- Stored items
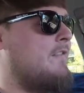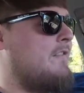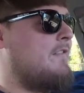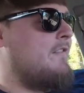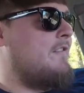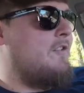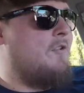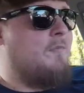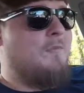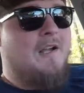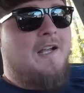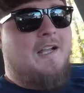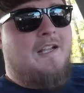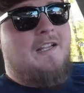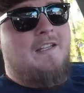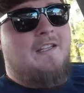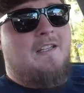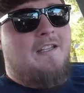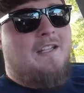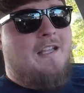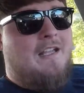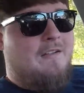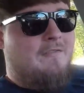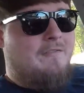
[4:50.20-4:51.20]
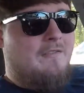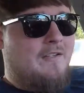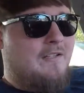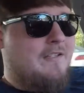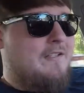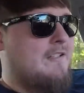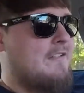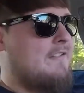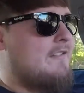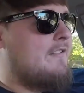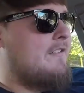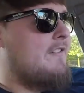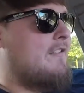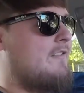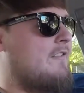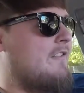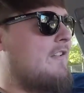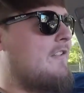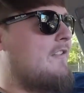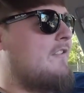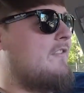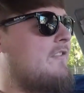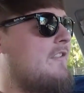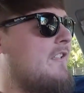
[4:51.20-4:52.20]
you might get deactivated because it looks
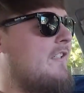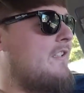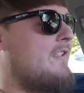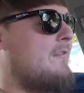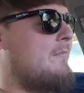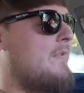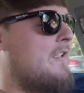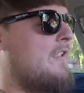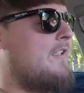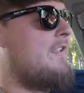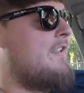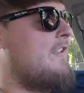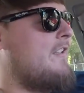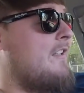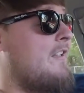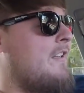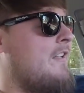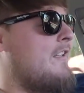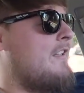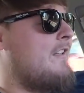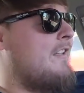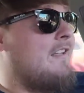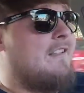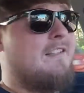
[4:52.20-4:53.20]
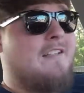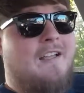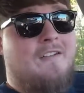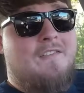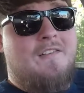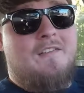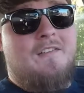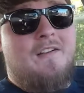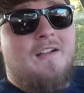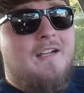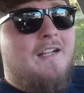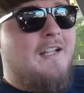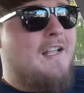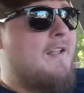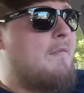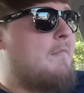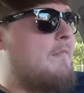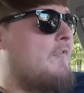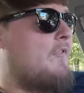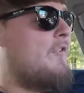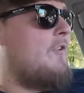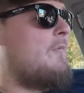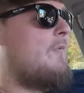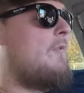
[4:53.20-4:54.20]
like you're stealing. But I said, I've never had it happen
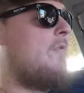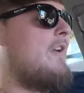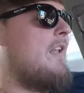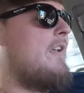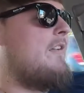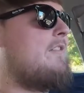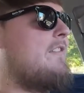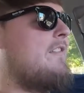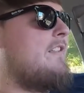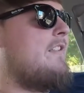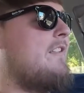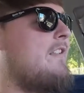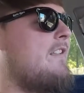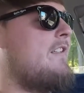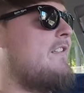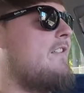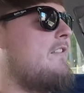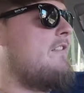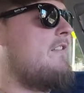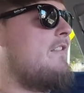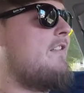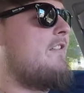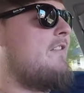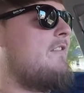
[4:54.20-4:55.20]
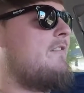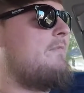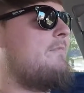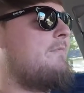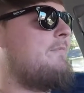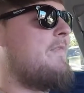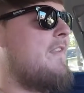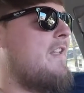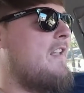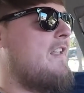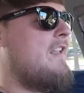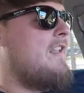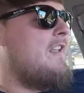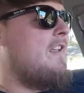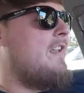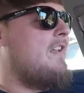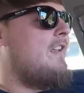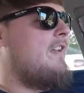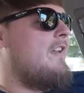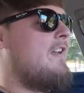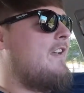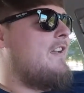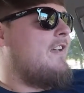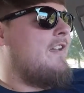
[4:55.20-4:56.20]
before, but when I was in there, you know,
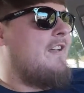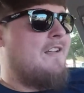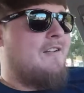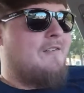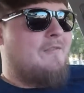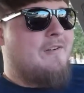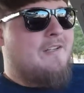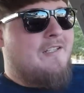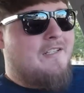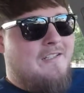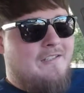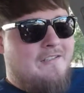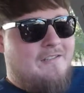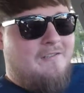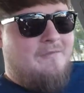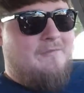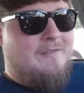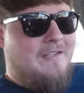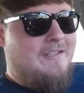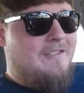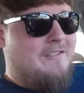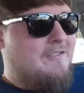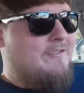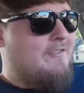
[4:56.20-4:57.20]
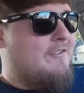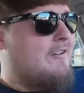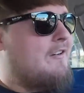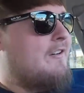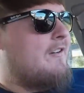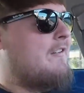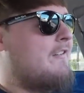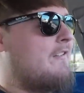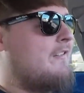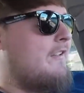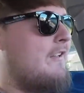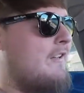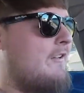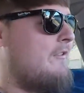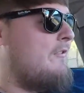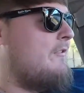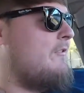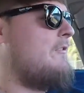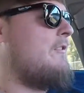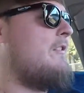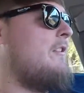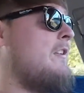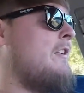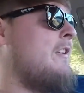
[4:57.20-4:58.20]
I went to do my QR
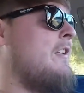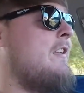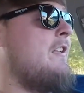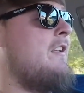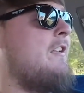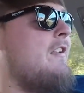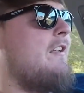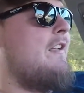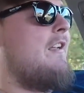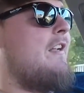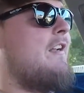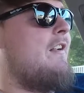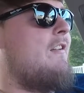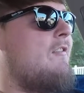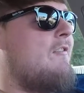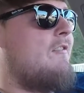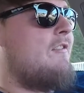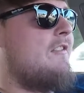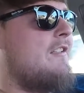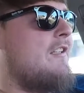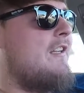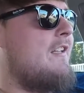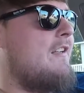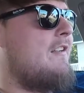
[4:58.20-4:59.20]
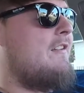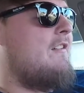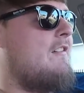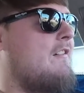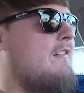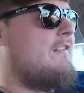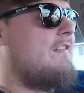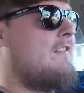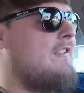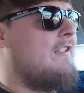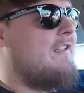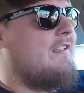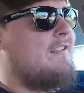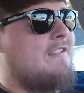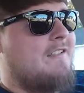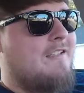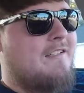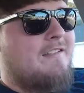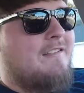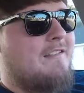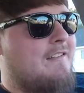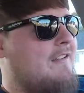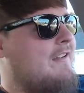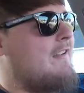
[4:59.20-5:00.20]
code, and of course I got a card check, so I
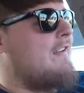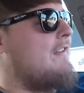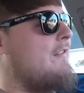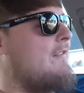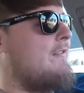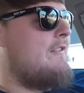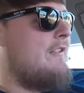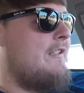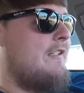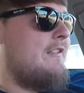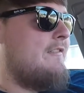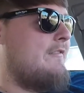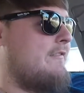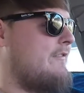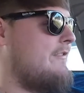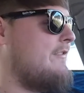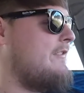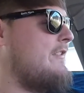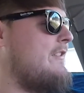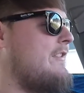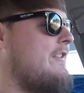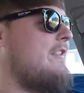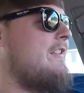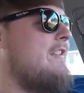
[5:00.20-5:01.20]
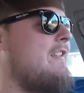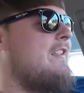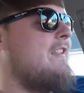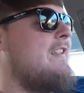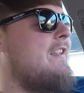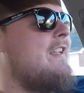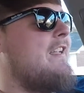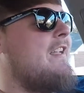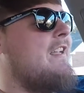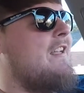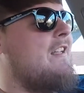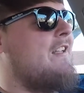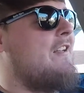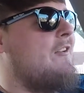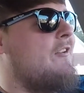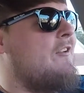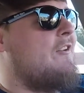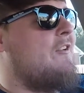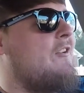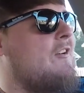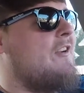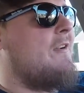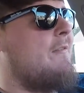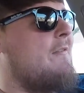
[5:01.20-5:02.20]
was like, all right, whatever. And the
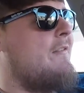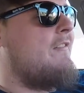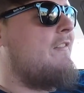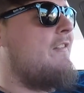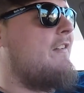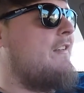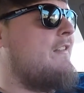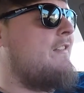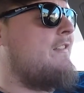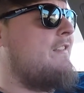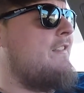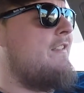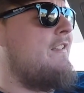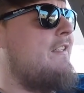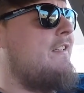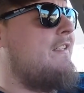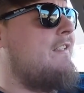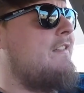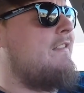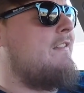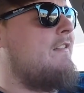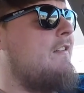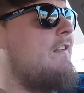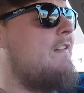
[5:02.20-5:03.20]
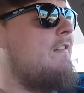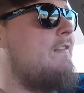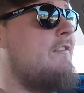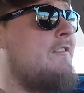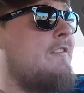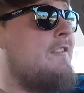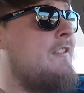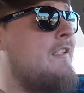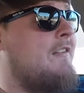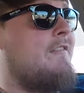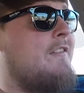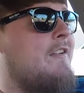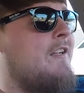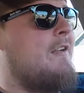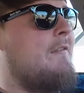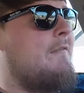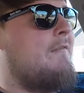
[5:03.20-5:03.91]
girl came over there, she didn't know, she'd never done it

- TASK PROMPT
Leave the pictures aside and give every entry above again word for word.

- WRITTEN ANSWER
[4:50.20-4:51.20]
[4:51.20-4:52.20]
you might get deactivated because it looks
[4:52.20-4:53.20]
[4:53.20-4:54.20]
like you're stealing. But I said, I've never had it happen
[4:54.20-4:55.20]
[4:55.20-4:56.20]
before, but when I was in there, you know,
[4:56.20-4:57.20]
[4:57.20-4:58.20]
I went to do my QR
[4:58.20-4:59.20]
[4:59.20-5:00.20]
code, and of course I got a card check, so I
[5:00.20-5:01.20]
[5:01.20-5:02.20]
was like, all right, whatever. And the
[5:02.20-5:03.20]
[5:03.20-5:03.91]
girl came over there, she didn't know, she'd never done it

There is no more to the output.